Mercredi 8 juillet 2026, le Sénat a adopté le projet de loi avec modifications.
Pourquoi ce texte ?
Pour relancer et décentraliser la politique de logement en France, le projet de loi prévoit :
- des mesures d’accélération de la construction :
- créer un cadre et des objectifs du troisième programme national de renouvellement urbain ;
- permettre la création, dans les territoires aux besoins marqués de création de logements, des “opérations d'intérêt local” où le maire peut déroger aux règles des plans locaux d’urbanisme intercommunaux (PLUi) et où l'avis conforme de l'architecte des bâtiments de France est transformé en avis simple ;
- rationaliser les procédures de mise en compatibilité des documents d'urbanisme, documents de planification, documents sectoriels), pour permettre la réalisation de projets d'intérêt général, par voie d'ordonnance ;
- renforcer le statut du bailleur privé ;
- aménager les compétences de l'établissement public Paris La Défense et les règles d'urbanisme applicables dans ce quartier d'affaires pour en accompagner l'évolution ;
- des mesures d’accélération des rénovations de logements :
- clarifier les obligations de mise en conformité énergétique des logements mis en location ;
- revaloriser le patrimoine bâti ancien des bailleurs sociaux ;
- renforcer le statut des autorités organisatrices de l'habitat et les prérogatives des délégations des aides à la pierre ;
- déléguer aux EPCI la gestion du contingent de l'État et les compétences en matière de droit au logement opposable (DALO) ;
- renforcer les pouvoirs du maire dans l'attribution des logements sociaux.
Les apports du Sénat
Le Sénat a enrichi le projet de loi afin de reprendre les propositions du texte CHOC concernant le rôle des maires dans les attributions de logements sociaux ou en faveur des bailleurs sociaux, ainsi que sur la rénovation énergétique. Sur le volet décentralisation, il a été attentif à ce que les mesures proposées soient réellement au bénéfice des territoires, respectent les libertés locales et ne dissimulent pas des transferts de responsabilités non compensés. Il a enfin salué le lancement, qu’il appelait de ses vœux depuis plusieurs mois, d’un troisième programme national de renouvellement urbain.
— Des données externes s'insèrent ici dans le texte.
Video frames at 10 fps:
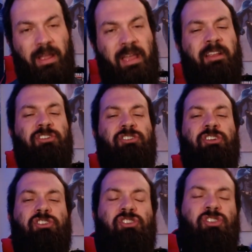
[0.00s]
it is
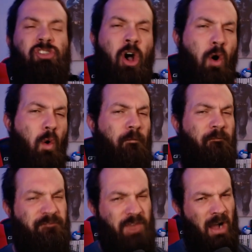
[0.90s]
just so
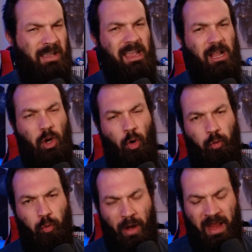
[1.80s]
fucking
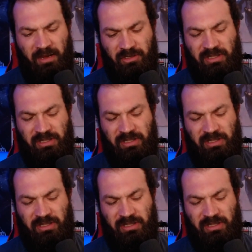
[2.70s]
cringe.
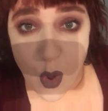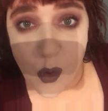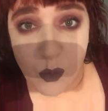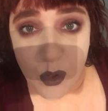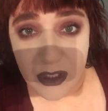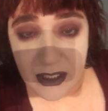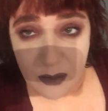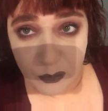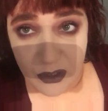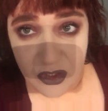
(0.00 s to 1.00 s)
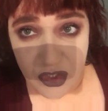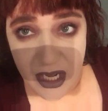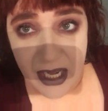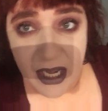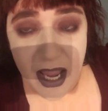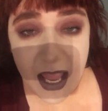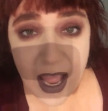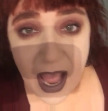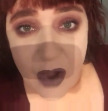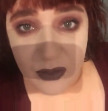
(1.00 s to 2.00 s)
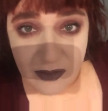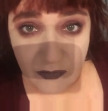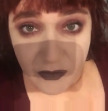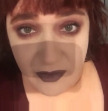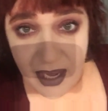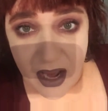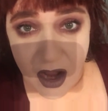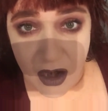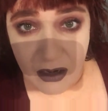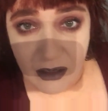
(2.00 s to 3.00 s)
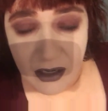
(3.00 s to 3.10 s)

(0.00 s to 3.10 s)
whole world can appreciate how evil they are.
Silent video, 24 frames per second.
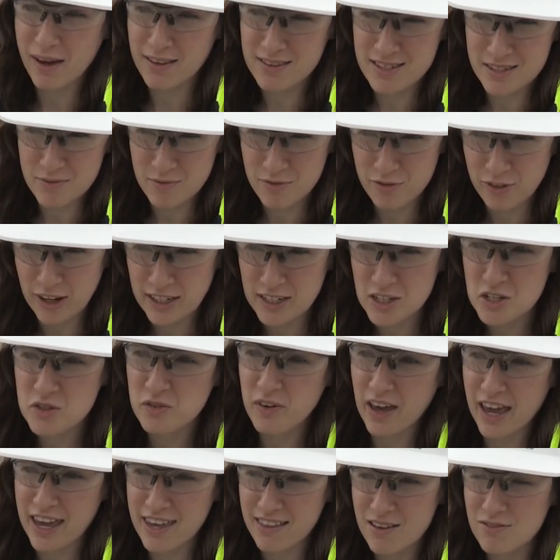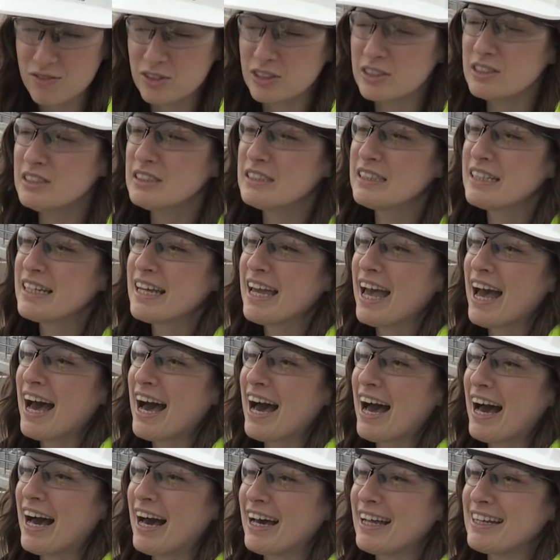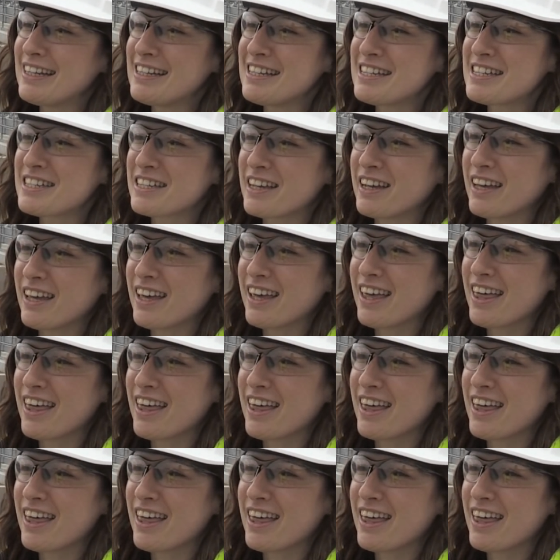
maths and French for A-level, and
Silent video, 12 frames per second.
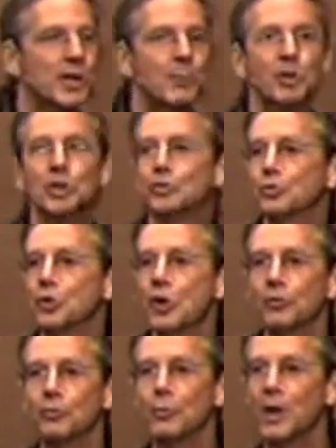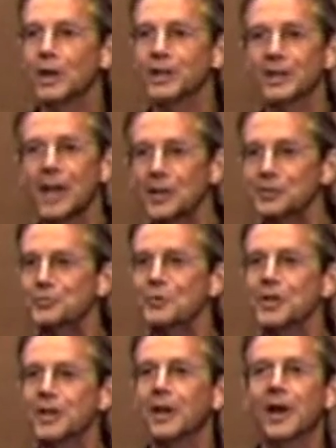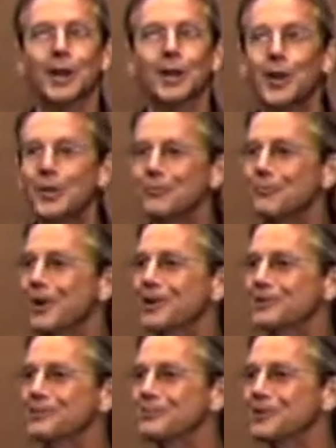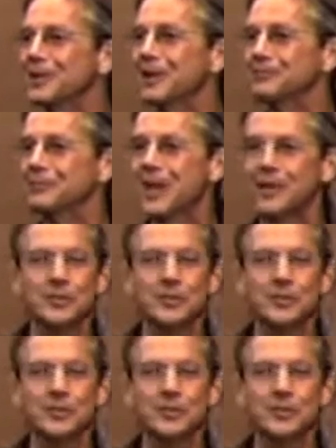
I'm going to do another wedding next week and another wedding the week after that.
À l’aune des vagues de chaleur qu’a subies le territoire national ces dernières semaines, le texte a également été enrichi de mesures en faveur de l’accélération des travaux d’adaptation aux vagues de chaleur.
A cette fin, les apports visent notamment à :
- apprécier l’impossibilité de réaliser les travaux, en prenant en compte les situations dans lesquelles leur coût apparaît manifestement disproportionné à la valeur du bien ;
- inclure le confort d’été dans la définition de la rénovation énergétique performante, mesure adoptée par le Sénat en 2025, et dans les plans pluriannuels de travaux, obligatoires dans les copropriétés des immeubles de plus de quinze ans depuis le 1er janvier 2025 ;
Pour lever des freins juridiques à la réalisation de travaux d’adaptation aux vagues de chaleur qui modifient l’aspect extérieur de l’immeuble, la commission a en outre :
- transformé l’avis conforme des architectes des bâtiments de France en avis simple pour la pose de protections solaires extérieures ;
- étendu la « clause passerelle », permettant la convocation d’une nouvelle assemblée générale de copropriétaires statuant à la majorité, aux travaux affectant l’aspect extérieur de l’immeuble lorsqu’ils ont vocation à installer un système de refroidissement ou des protections solaires extérieures.
Par ailleurs, le Sénat a réintroduit les propositions sénatoriales votées en 2023 et 2026 sur le droit de véto des maires.